*EXERCISE*
Return all of the data exactly, with nothing left out but the pictures.

[Dataset records]

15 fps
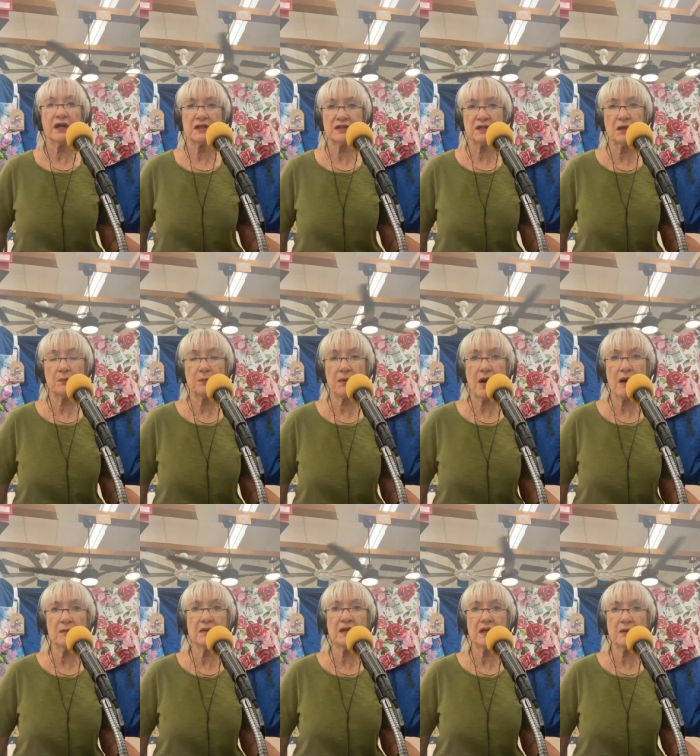okay, so
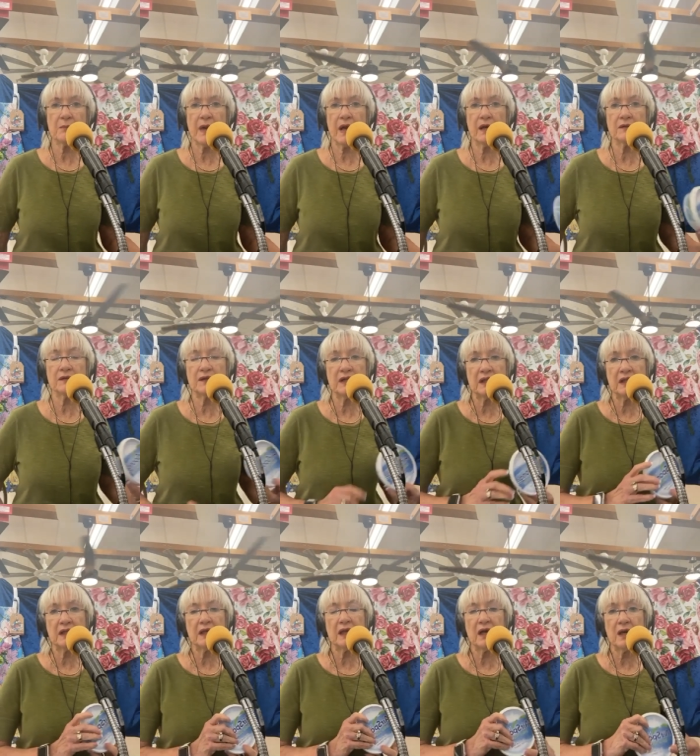probably about the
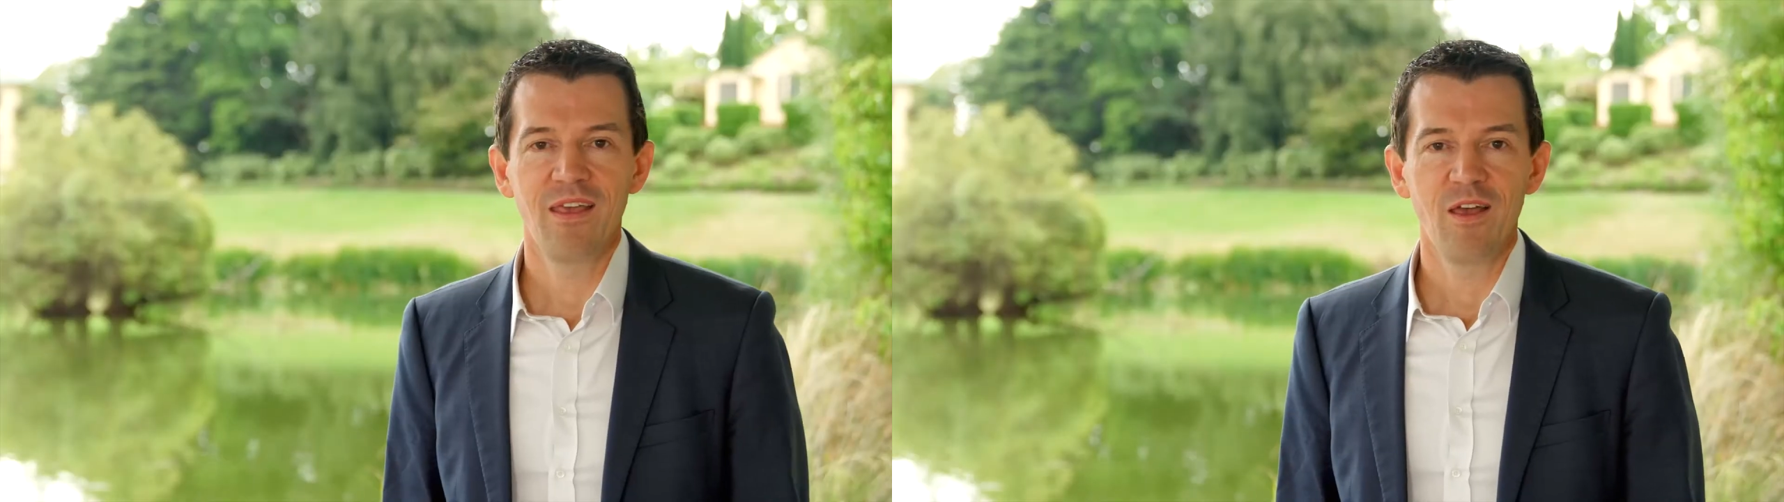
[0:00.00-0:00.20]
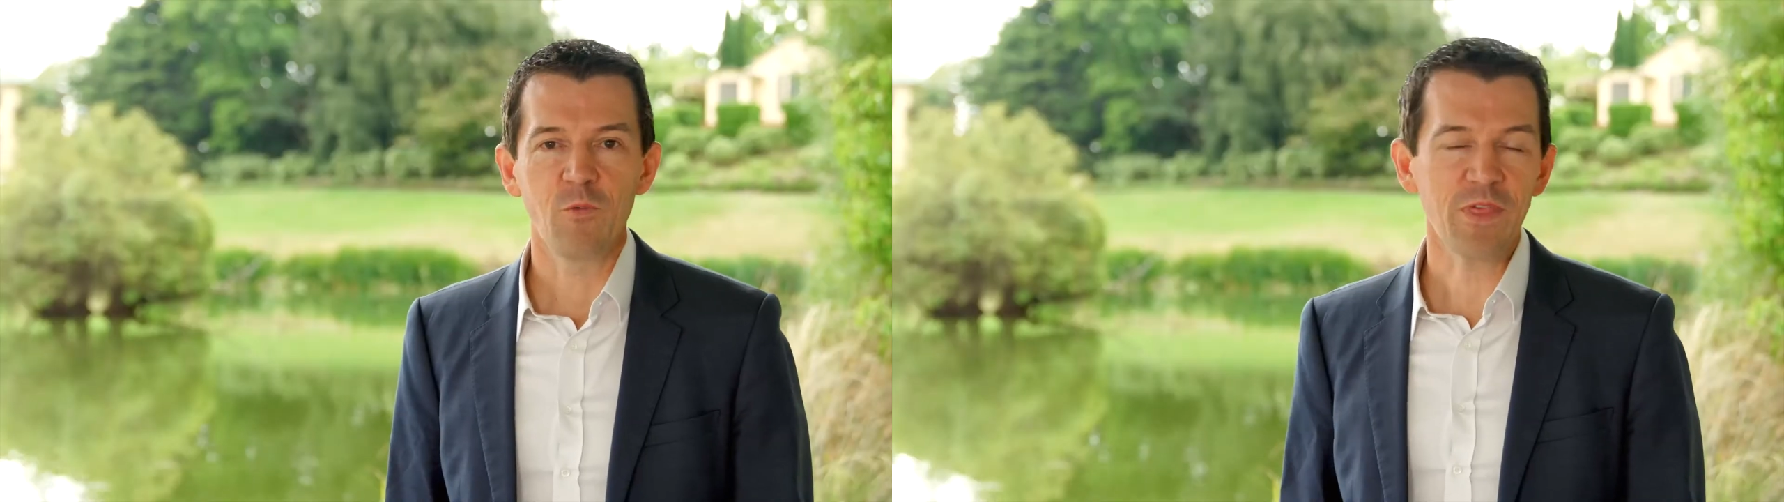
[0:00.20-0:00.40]

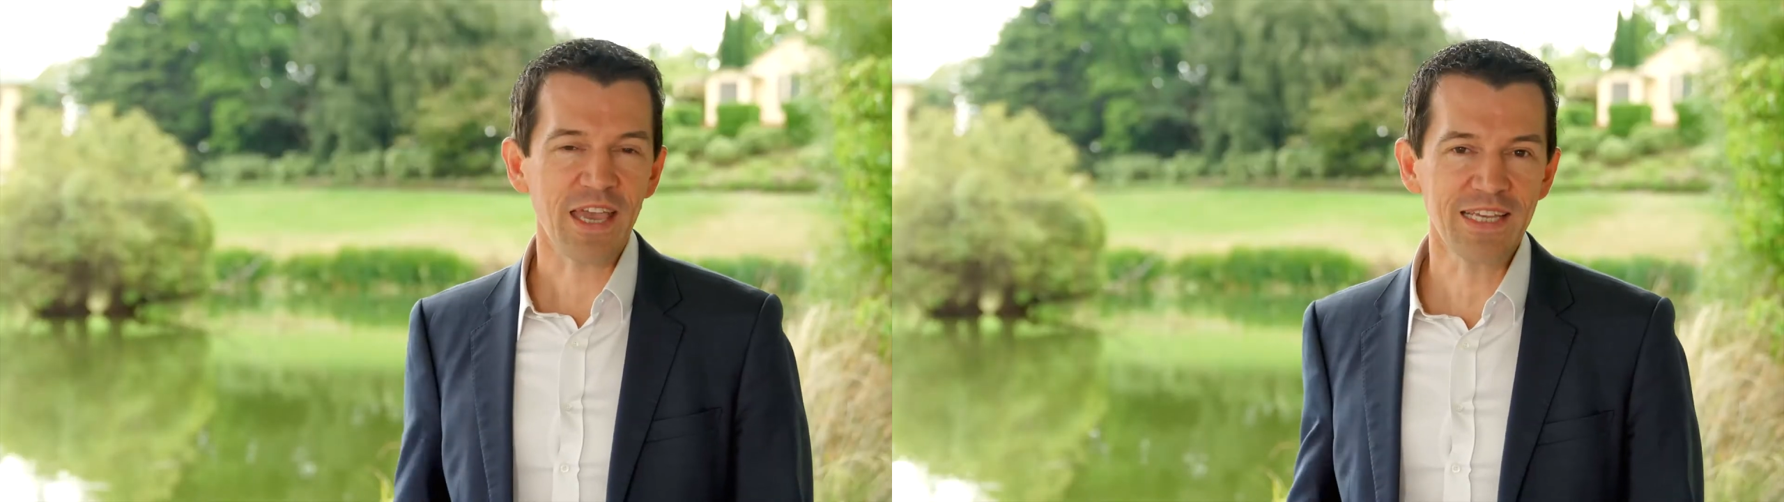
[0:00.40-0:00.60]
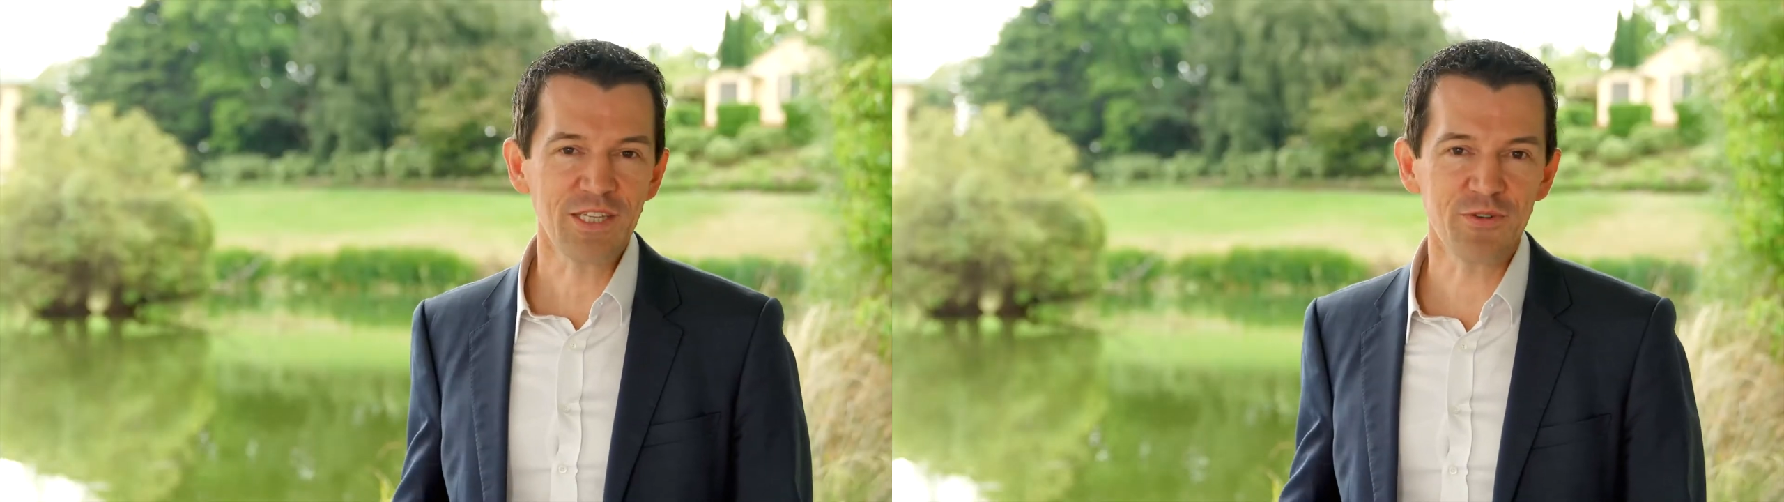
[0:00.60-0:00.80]
With a
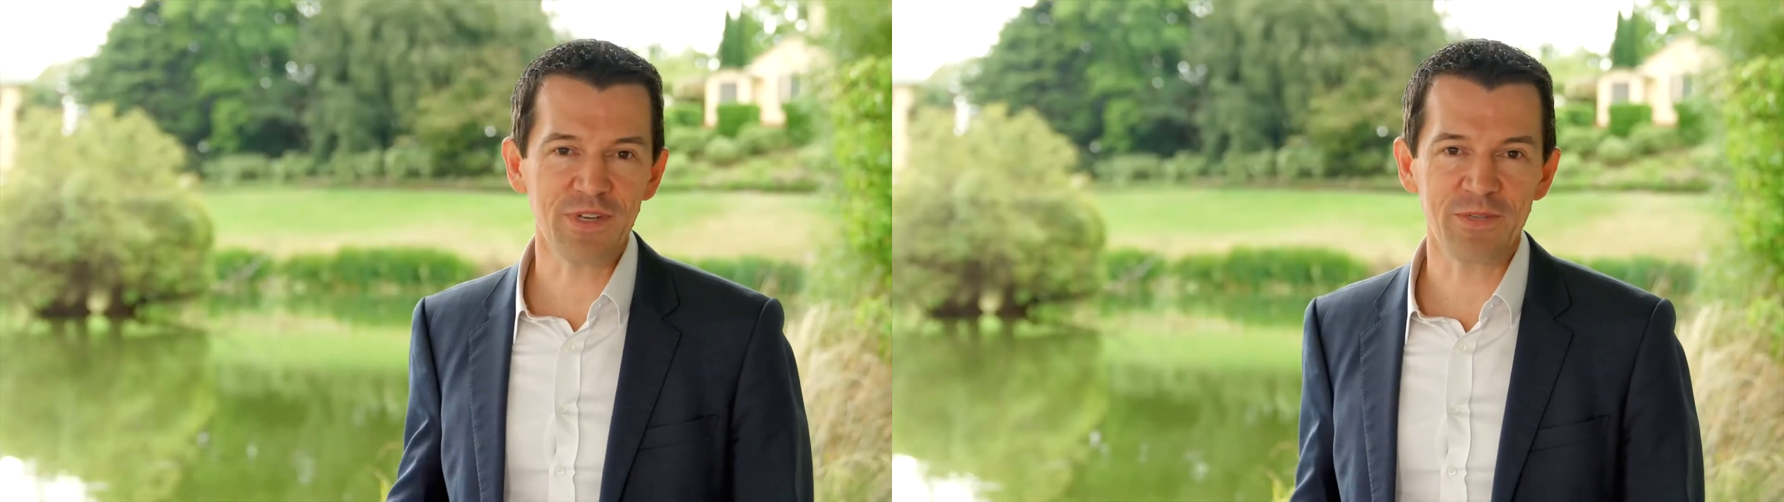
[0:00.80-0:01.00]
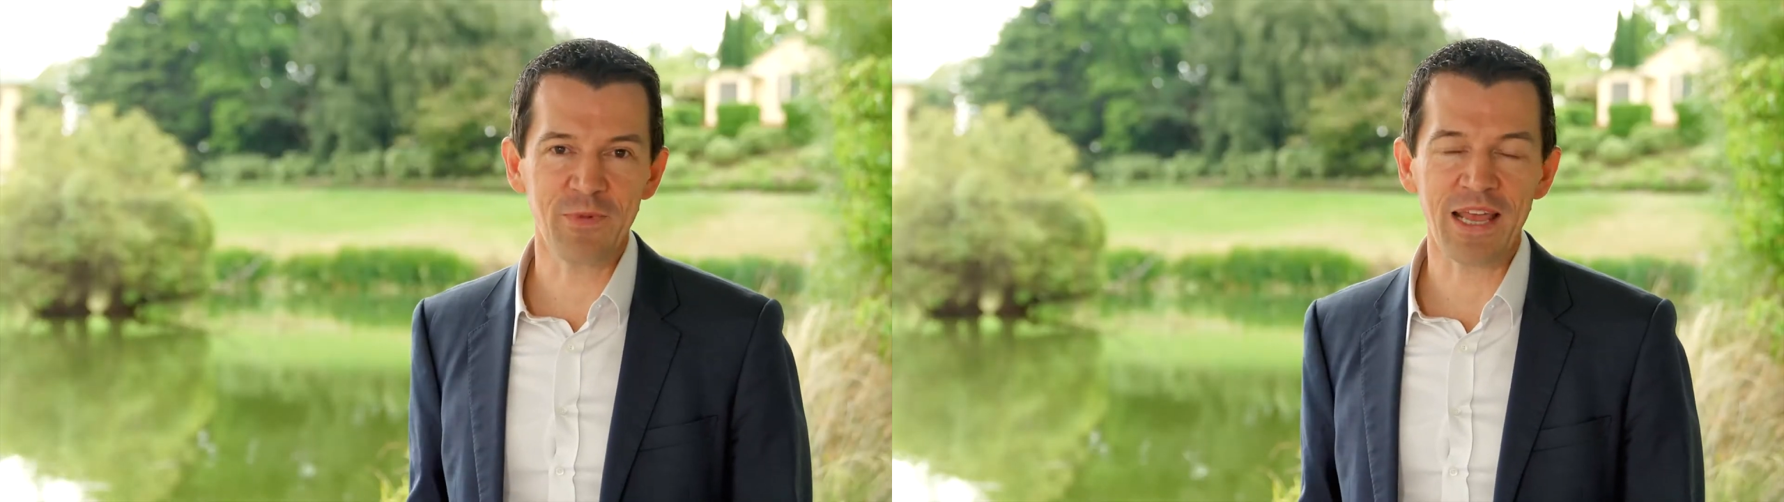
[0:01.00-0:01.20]
history
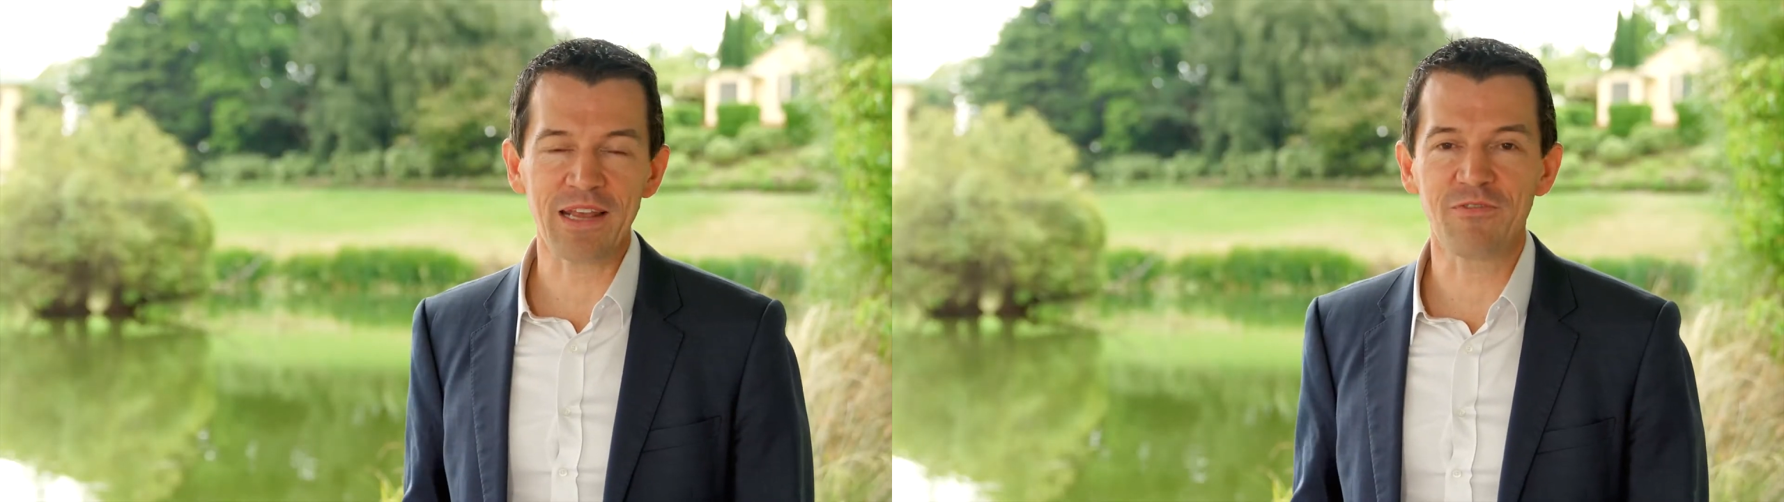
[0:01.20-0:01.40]
spanning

*WRITTEN ANSWER*
15 fps
okay, so
probably about the
[0:00.00-0:00.20]
[0:00.20-0:00.40]

[0:00.40-0:00.60]
[0:00.60-0:00.80]
With a
[0:00.80-0:01.00]
[0:01.00-0:01.20]
history
[0:01.20-0:01.40]
spanning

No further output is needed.